Évaluer l’impact des bruits sous-marins sur le béluga

Évaluer l’impact des bruits sous-marins sur le béluga

Déploiement d’une plateforme acoustique benthique entre Baie-des-Rochers et l’Île Blanche, réalisé à bord du NGCC LEIM de la Garde côtière par l’équipage du Leim et l’équipe du laboratoire d’acoustique sous-marine de l’Institut Maurice-Lamontagne en juin 2018 dans le cadre du Plan pour la Protection des Océans.

Crédit photo : Line Bourdages, Pêches et Océans Canada.

Des chercheurs de l’Institut Maurice-Lamontagne ont installé des stations d’écoute dans le fleuve Saint-Laurent de L’Isle-aux-Coudres aux Îles du Bic pour enregistrer les sons provenant de l’humain, des bélugas et de l’environnement.

«Le but est de comparer ces bruits et voir la nuisance potentielle», résume le chercheur à l’Institut Maurice-Lamontagne, Florian Aulanier. Ces plates-formes ont été installées dans l’eau en juin. Elles y passeront six mois, avant qu’on ne les récupère pour les analyser. Puis elles retourneront dans le fleuve pour continuer l’étude.

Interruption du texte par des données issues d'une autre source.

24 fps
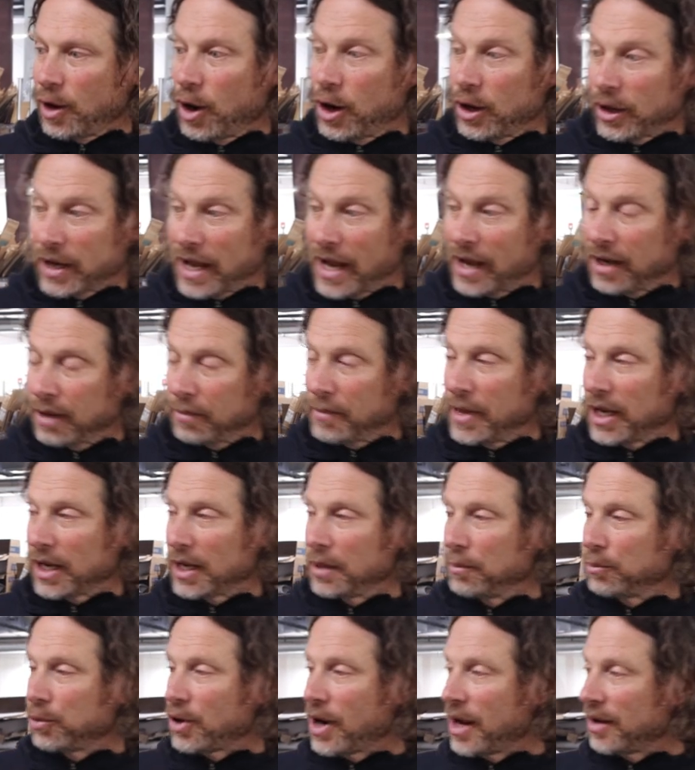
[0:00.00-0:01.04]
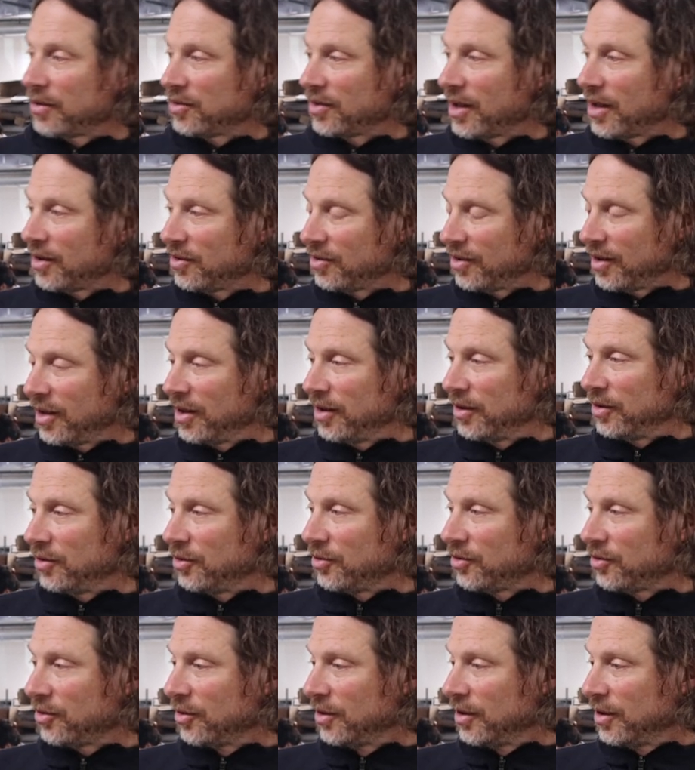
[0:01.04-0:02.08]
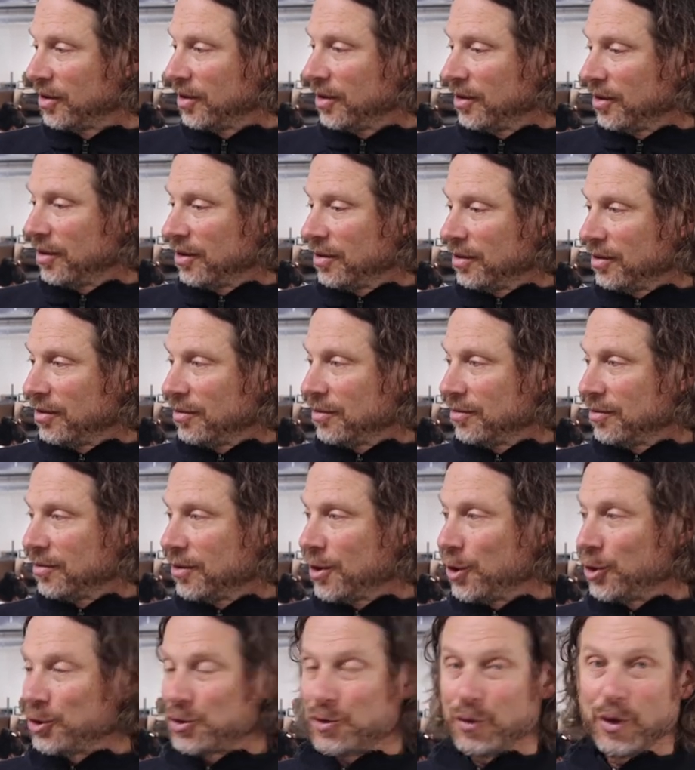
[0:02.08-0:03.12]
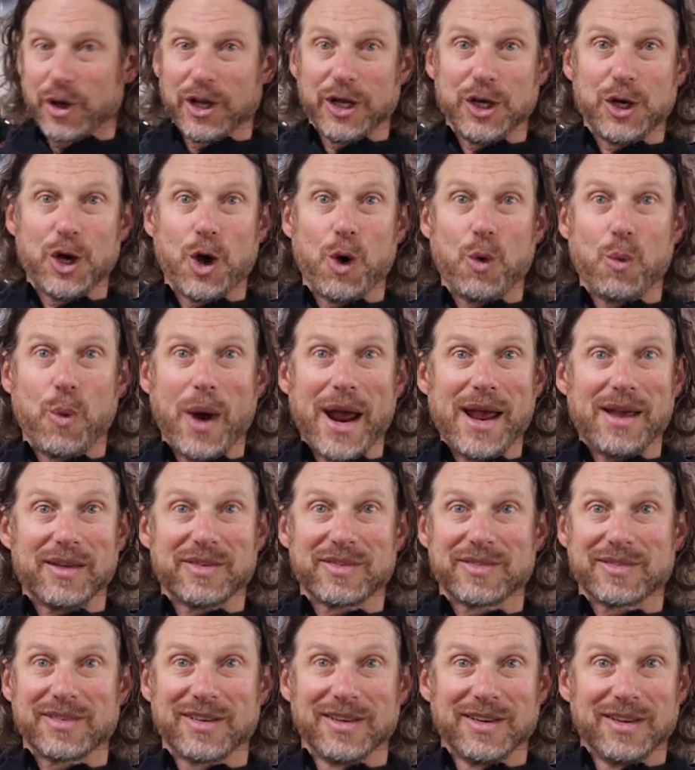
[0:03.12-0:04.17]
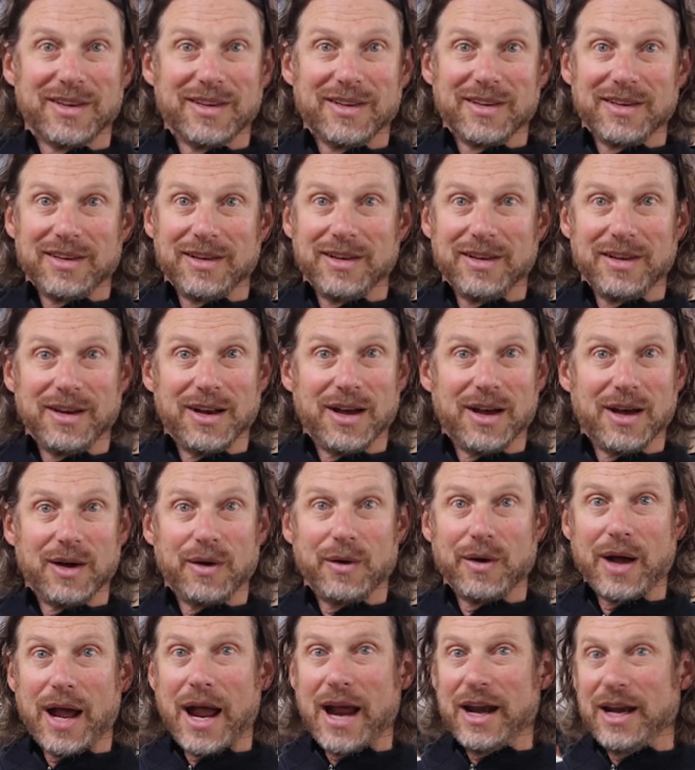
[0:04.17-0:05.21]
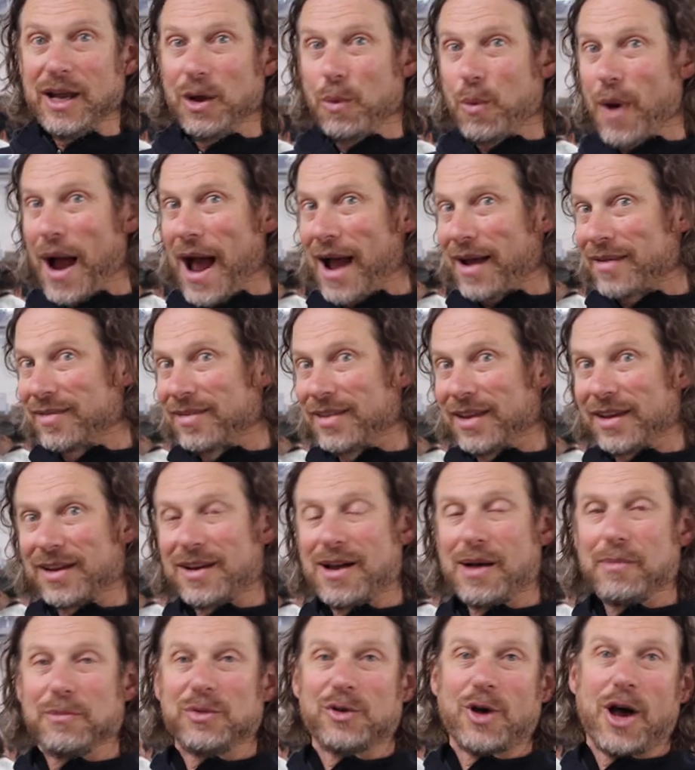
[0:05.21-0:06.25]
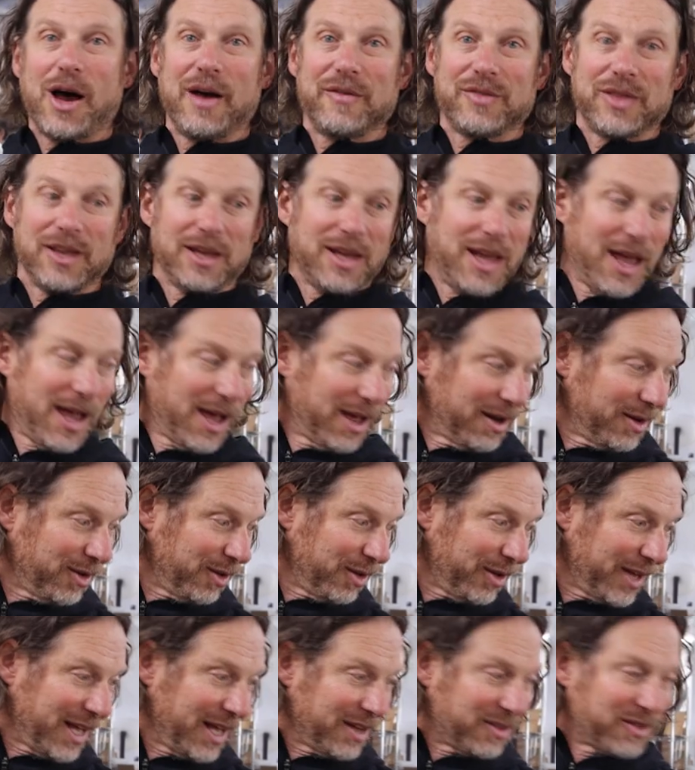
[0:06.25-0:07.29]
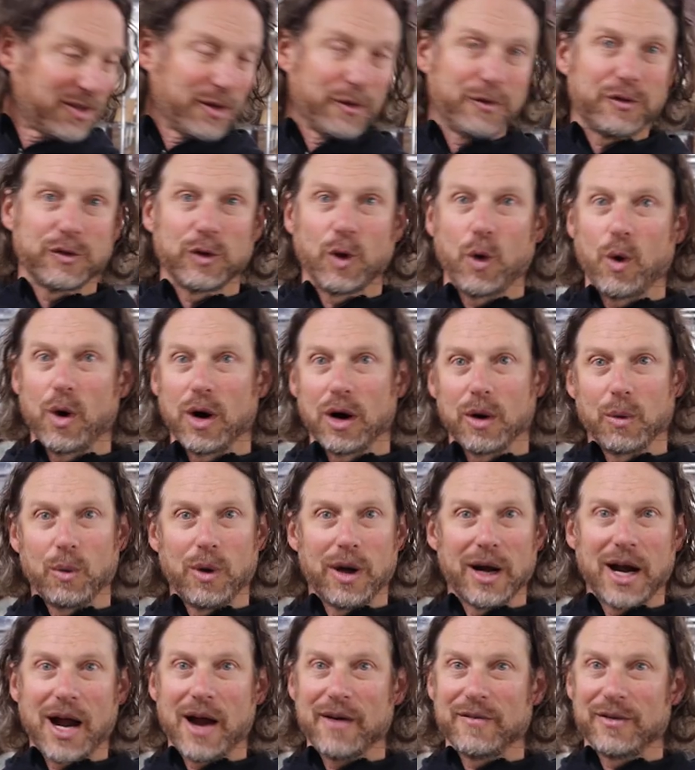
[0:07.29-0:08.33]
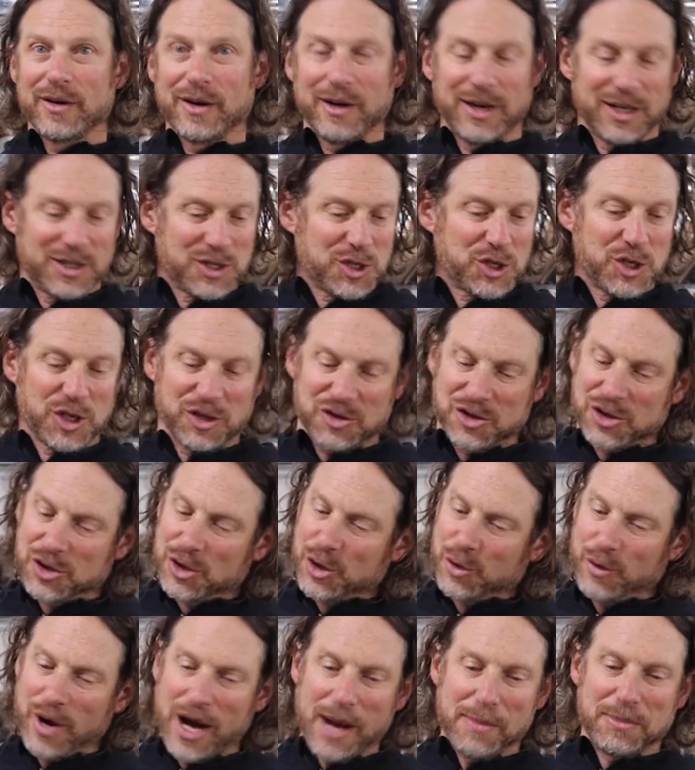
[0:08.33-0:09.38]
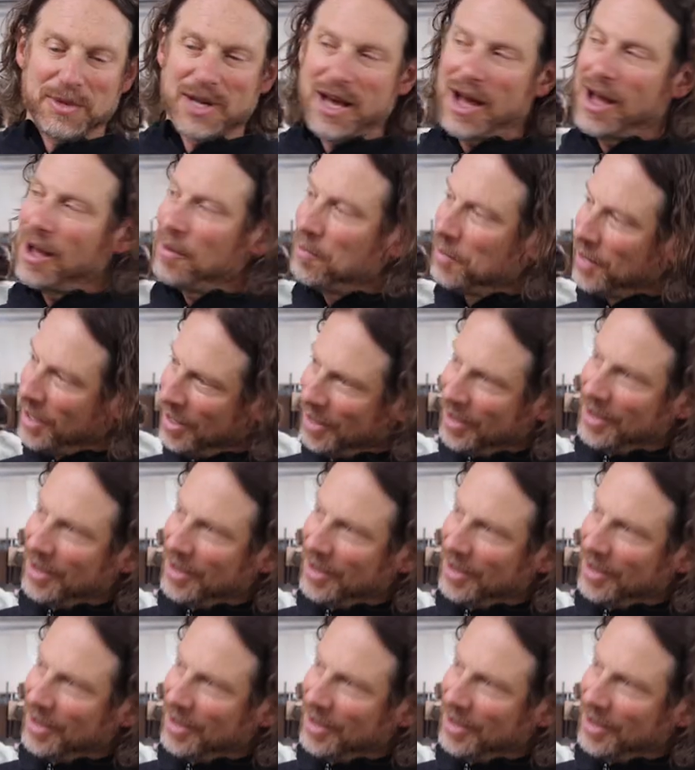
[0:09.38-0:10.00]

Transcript: our candle making process, is there's really no waste. You know, right. Any wax that comes off the candle hits right the floor, whatever, it's just scraped up,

Le gouvernement fait de l’acoustique passive depuis la fin des années 1990 dans l’estuaire et le golfe, mais ce qui est nouveau dans cette étude, c’est l’ampleur et la densité de la recherche.

Les résultats serviront à cartographier la qualité acoustique de leur environnement, à déterminer les zones et périodes de plus grandes ou de plus faibles probabilités d’impact pouvant affecter leur survie et le rétablissement de cette population protégée en vertu de la Loi sur les espèces en péril au Canada.

«L’objectif est d’avoir une meilleure idée des risques des activités acoustiques d’origine humaine sur les bélugas», conclut Florian Aulanier.

Le bruit dans les milieux marins provient d’un large éventail de sources : activités industrielles, embarcations, mais aussi naturelles comme le craquement des glaces, les vagues, etc.

Le programme prévoit trois volets en tout, dont la cartographie des niveaux de bruits sous-marins en trois dimensions, la cartographie de l’utilisation de l’estuaire par le béluga afin de connaître la distribution horizontale et verticale des bélugas et l’étude du comportement des bélugas en présence de bruit de navigation. Dans ce dernier cas, ce sera grâce au déploiement coordonné de balises acoustiques placées sur les bélugas avec des ventouses, et de bouées acoustiques dérivantes. Celles-ci enregistrent les mouvements du béluga, ses vocalises et les niveaux acoustiques qu’il perçoit quand les bouées enregistrent le contexte acoustique dans les alentours.